-- AIM OF THE TASK --
For this exercise, write out every entry exactly and leave the pictures out.

-- Stored items --
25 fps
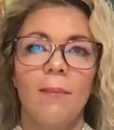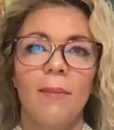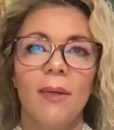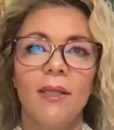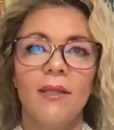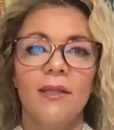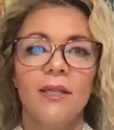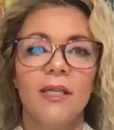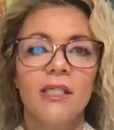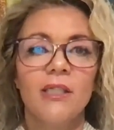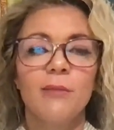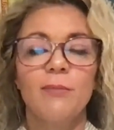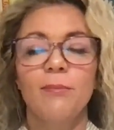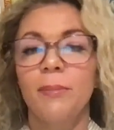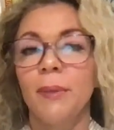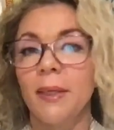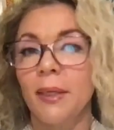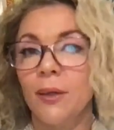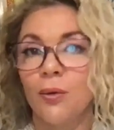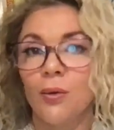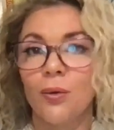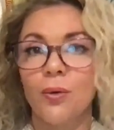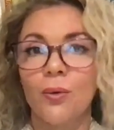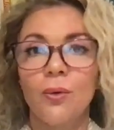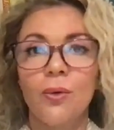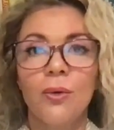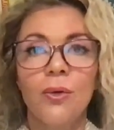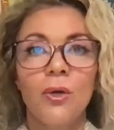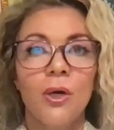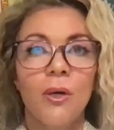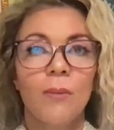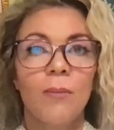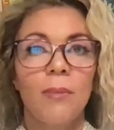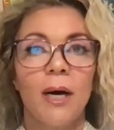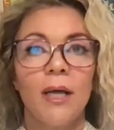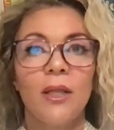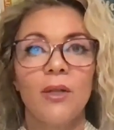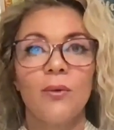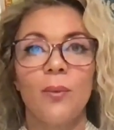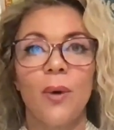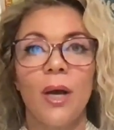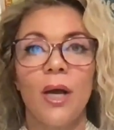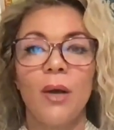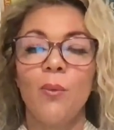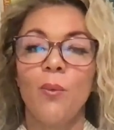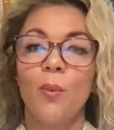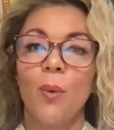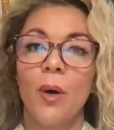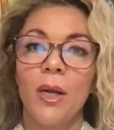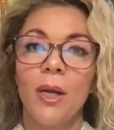This bill, by the way,
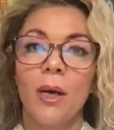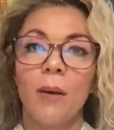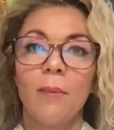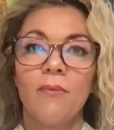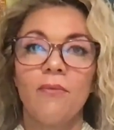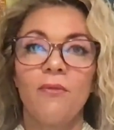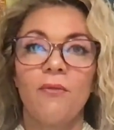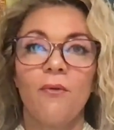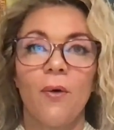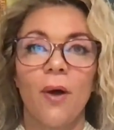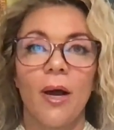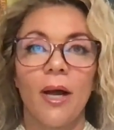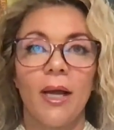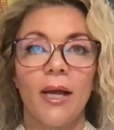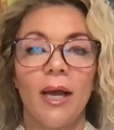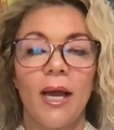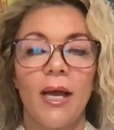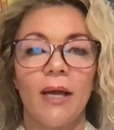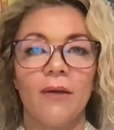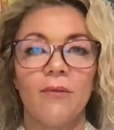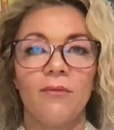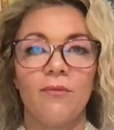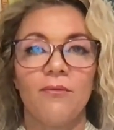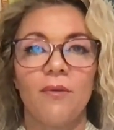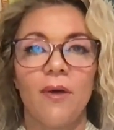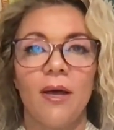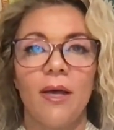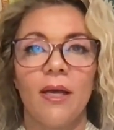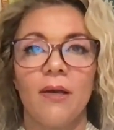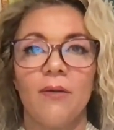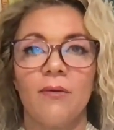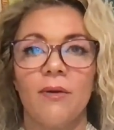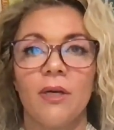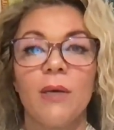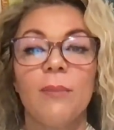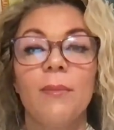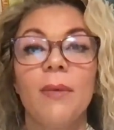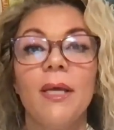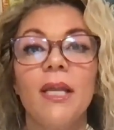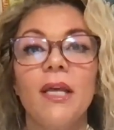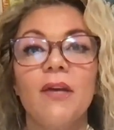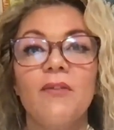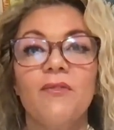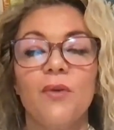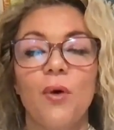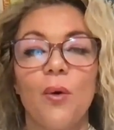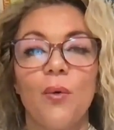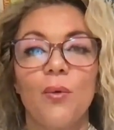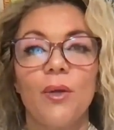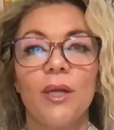went up for a committee
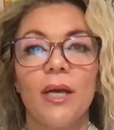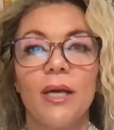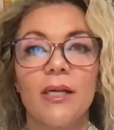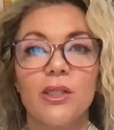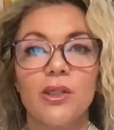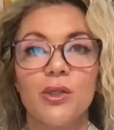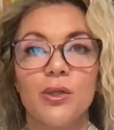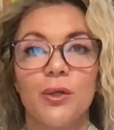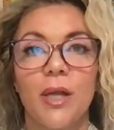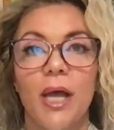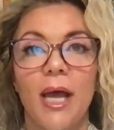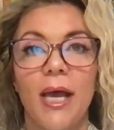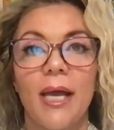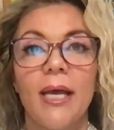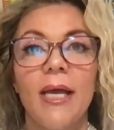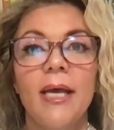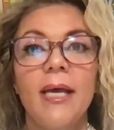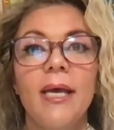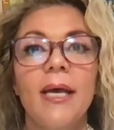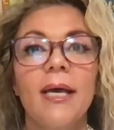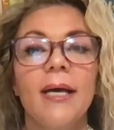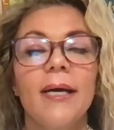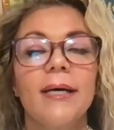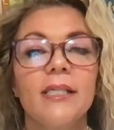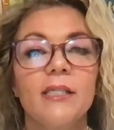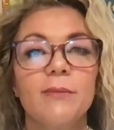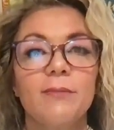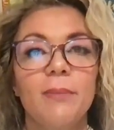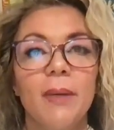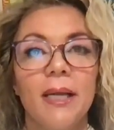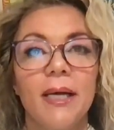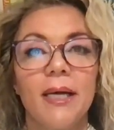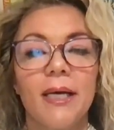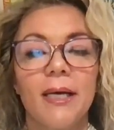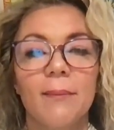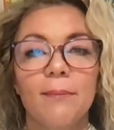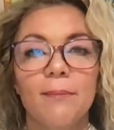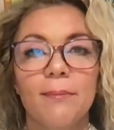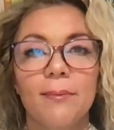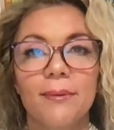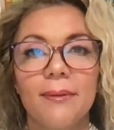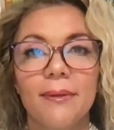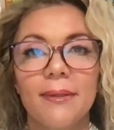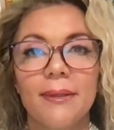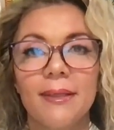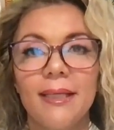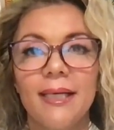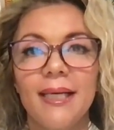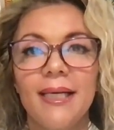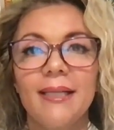vote yesterday, has been
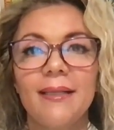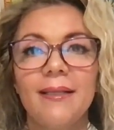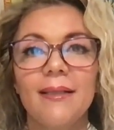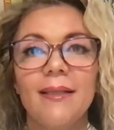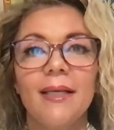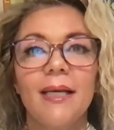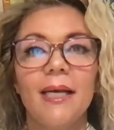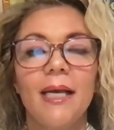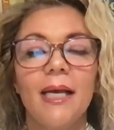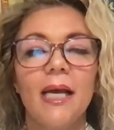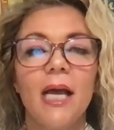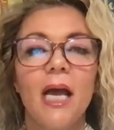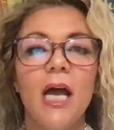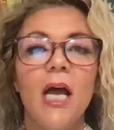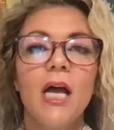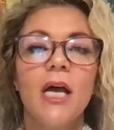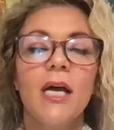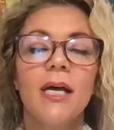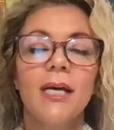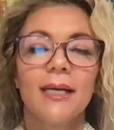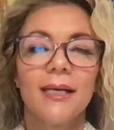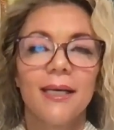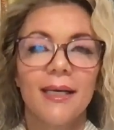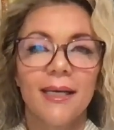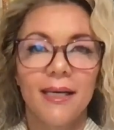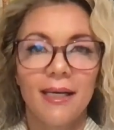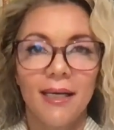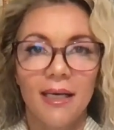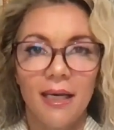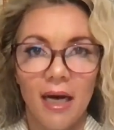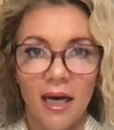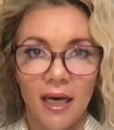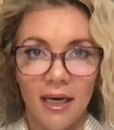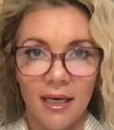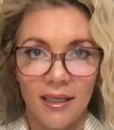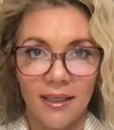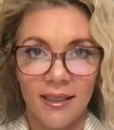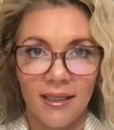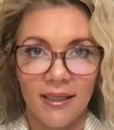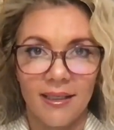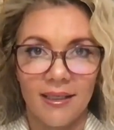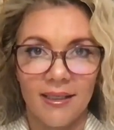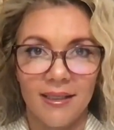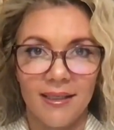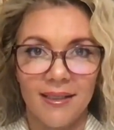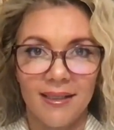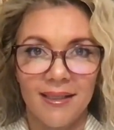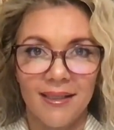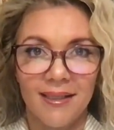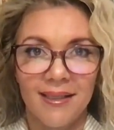completely
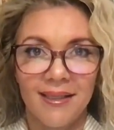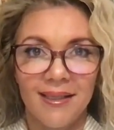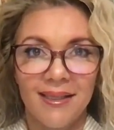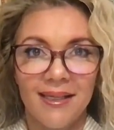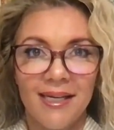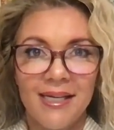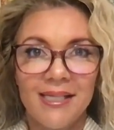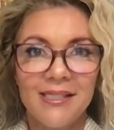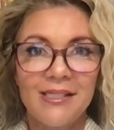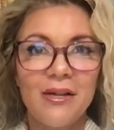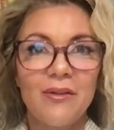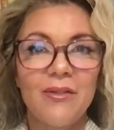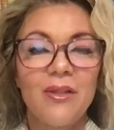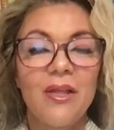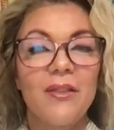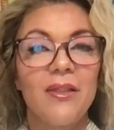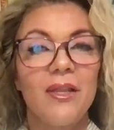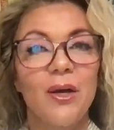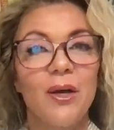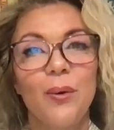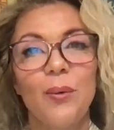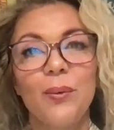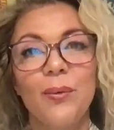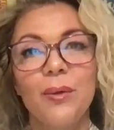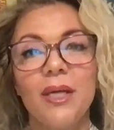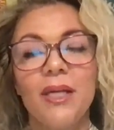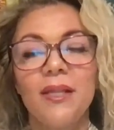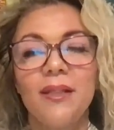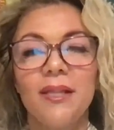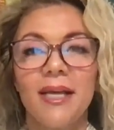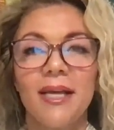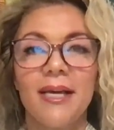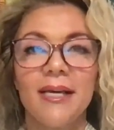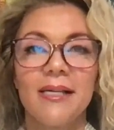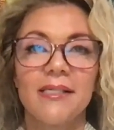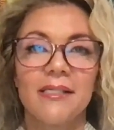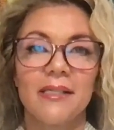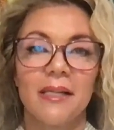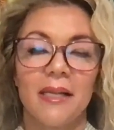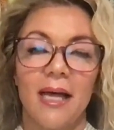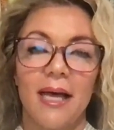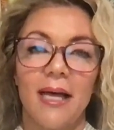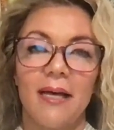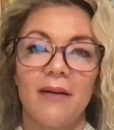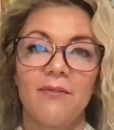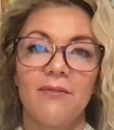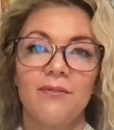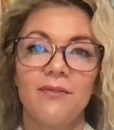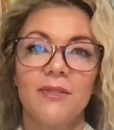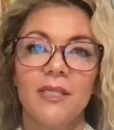gutted so that the only thing is
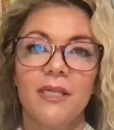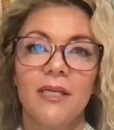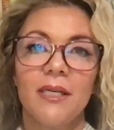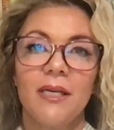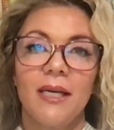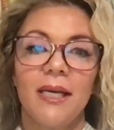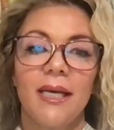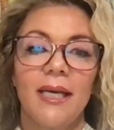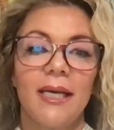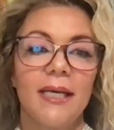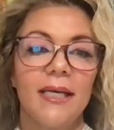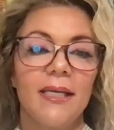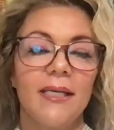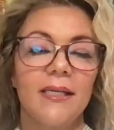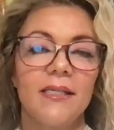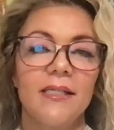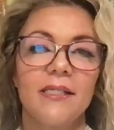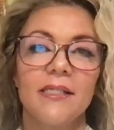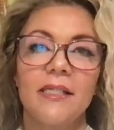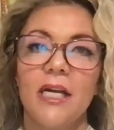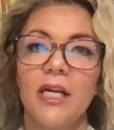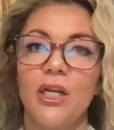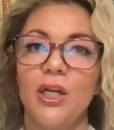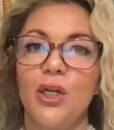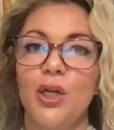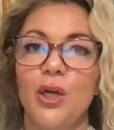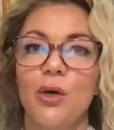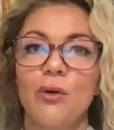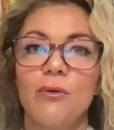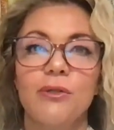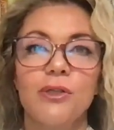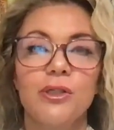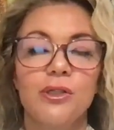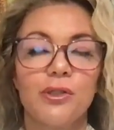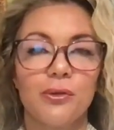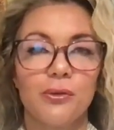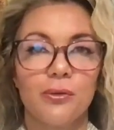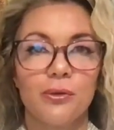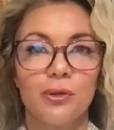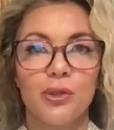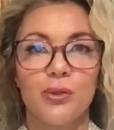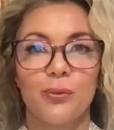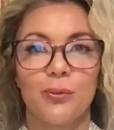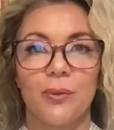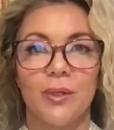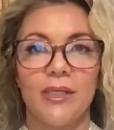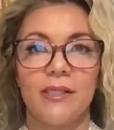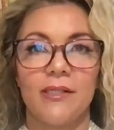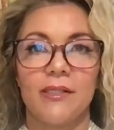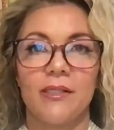left is no
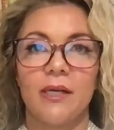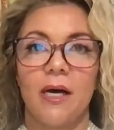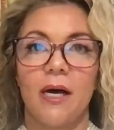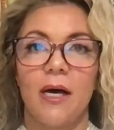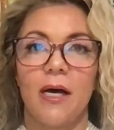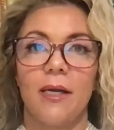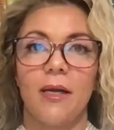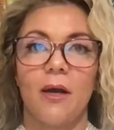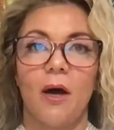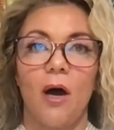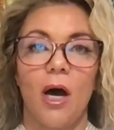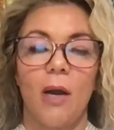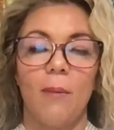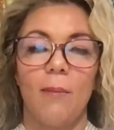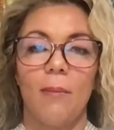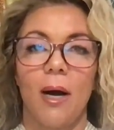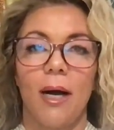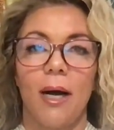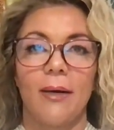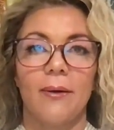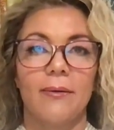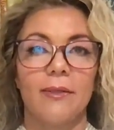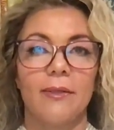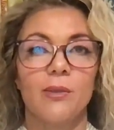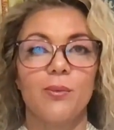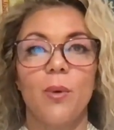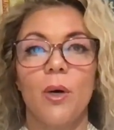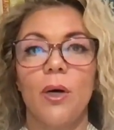surgeries done on minors.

-- RESPONSE FOR THIS EXERCISE --
25 fps
This bill, by the way,
went up for a committee
vote yesterday, has been
completely
gutted so that the only thing is
left is no
surgeries done on minors.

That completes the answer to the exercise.